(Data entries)
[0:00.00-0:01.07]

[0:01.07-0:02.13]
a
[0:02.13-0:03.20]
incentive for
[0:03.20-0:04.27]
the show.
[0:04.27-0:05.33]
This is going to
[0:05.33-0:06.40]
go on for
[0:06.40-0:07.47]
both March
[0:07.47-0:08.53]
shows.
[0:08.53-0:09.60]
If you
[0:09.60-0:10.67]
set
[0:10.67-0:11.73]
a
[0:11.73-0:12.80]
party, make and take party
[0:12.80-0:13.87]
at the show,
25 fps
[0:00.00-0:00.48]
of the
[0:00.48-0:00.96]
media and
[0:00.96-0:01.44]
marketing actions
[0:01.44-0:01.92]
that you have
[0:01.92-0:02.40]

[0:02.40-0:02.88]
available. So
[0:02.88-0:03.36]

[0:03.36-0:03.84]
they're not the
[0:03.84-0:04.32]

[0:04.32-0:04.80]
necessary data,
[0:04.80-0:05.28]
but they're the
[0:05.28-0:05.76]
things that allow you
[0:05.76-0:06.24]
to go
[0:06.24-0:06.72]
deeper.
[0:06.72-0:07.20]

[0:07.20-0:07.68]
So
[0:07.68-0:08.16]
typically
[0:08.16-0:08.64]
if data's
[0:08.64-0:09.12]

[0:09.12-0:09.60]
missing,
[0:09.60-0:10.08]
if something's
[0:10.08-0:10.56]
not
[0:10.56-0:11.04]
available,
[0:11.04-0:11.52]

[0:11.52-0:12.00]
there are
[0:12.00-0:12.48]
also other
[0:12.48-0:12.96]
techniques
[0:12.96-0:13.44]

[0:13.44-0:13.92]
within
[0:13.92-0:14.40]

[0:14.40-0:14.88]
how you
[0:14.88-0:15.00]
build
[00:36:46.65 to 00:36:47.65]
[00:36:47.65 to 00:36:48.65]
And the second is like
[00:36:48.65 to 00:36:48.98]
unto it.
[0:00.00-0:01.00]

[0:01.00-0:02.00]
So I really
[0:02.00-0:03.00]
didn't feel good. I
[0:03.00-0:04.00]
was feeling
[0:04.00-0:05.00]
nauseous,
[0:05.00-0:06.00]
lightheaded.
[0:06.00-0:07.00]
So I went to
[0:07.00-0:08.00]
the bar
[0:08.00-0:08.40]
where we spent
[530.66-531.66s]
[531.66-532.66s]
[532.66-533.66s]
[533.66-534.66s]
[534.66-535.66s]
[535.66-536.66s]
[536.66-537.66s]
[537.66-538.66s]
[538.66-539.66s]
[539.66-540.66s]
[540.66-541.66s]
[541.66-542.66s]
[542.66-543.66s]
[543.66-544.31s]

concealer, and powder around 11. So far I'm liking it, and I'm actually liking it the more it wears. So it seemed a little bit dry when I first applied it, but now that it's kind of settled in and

Description of the task: Would you print all of the entries exactly as they stand?

Task response:
[0:00.00-0:01.07]

[0:01.07-0:02.13]
a
[0:02.13-0:03.20]
incentive for
[0:03.20-0:04.27]
the show.
[0:04.27-0:05.33]
This is going to
[0:05.33-0:06.40]
go on for
[0:06.40-0:07.47]
both March
[0:07.47-0:08.53]
shows.
[0:08.53-0:09.60]
If you
[0:09.60-0:10.67]
set
[0:10.67-0:11.73]
a
[0:11.73-0:12.80]
party, make and take party
[0:12.80-0:13.87]
at the show,
25 fps
[0:00.00-0:00.48]
of the
[0:00.48-0:00.96]
media and
[0:00.96-0:01.44]
marketing actions
[0:01.44-0:01.92]
that you have
[0:01.92-0:02.40]

[0:02.40-0:02.88]
available. So
[0:02.88-0:03.36]

[0:03.36-0:03.84]
they're not the
[0:03.84-0:04.32]

[0:04.32-0:04.80]
necessary data,
[0:04.80-0:05.28]
but they're the
[0:05.28-0:05.76]
things that allow you
[0:05.76-0:06.24]
to go
[0:06.24-0:06.72]
deeper.
[0:06.72-0:07.20]

[0:07.20-0:07.68]
So
[0:07.68-0:08.16]
typically
[0:08.16-0:08.64]
if data's
[0:08.64-0:09.12]

[0:09.12-0:09.60]
missing,
[0:09.60-0:10.08]
if something's
[0:10.08-0:10.56]
not
[0:10.56-0:11.04]
available,
[0:11.04-0:11.52]

[0:11.52-0:12.00]
there are
[0:12.00-0:12.48]
also other
[0:12.48-0:12.96]
techniques
[0:12.96-0:13.44]

[0:13.44-0:13.92]
within
[0:13.92-0:14.40]

[0:14.40-0:14.88]
how you
[0:14.88-0:15.00]
build
[00:36:46.65 to 00:36:47.65]
[00:36:47.65 to 00:36:48.65]
And the second is like
[00:36:48.65 to 00:36:48.98]
unto it.
[0:00.00-0:01.00]

[0:01.00-0:02.00]
So I really
[0:02.00-0:03.00]
didn't feel good. I
[0:03.00-0:04.00]
was feeling
[0:04.00-0:05.00]
nauseous,
[0:05.00-0:06.00]
lightheaded.
[0:06.00-0:07.00]
So I went to
[0:07.00-0:08.00]
the bar
[0:08.00-0:08.40]
where we spent
[530.66-531.66s]
[531.66-532.66s]
[532.66-533.66s]
[533.66-534.66s]
[534.66-535.66s]
[535.66-536.66s]
[536.66-537.66s]
[537.66-538.66s]
[538.66-539.66s]
[539.66-540.66s]
[540.66-541.66s]
[541.66-542.66s]
[542.66-543.66s]
[543.66-544.31s]

concealer, and powder around 11. So far I'm liking it, and I'm actually liking it the more it wears. So it seemed a little bit dry when I first applied it, but now that it's kind of settled in and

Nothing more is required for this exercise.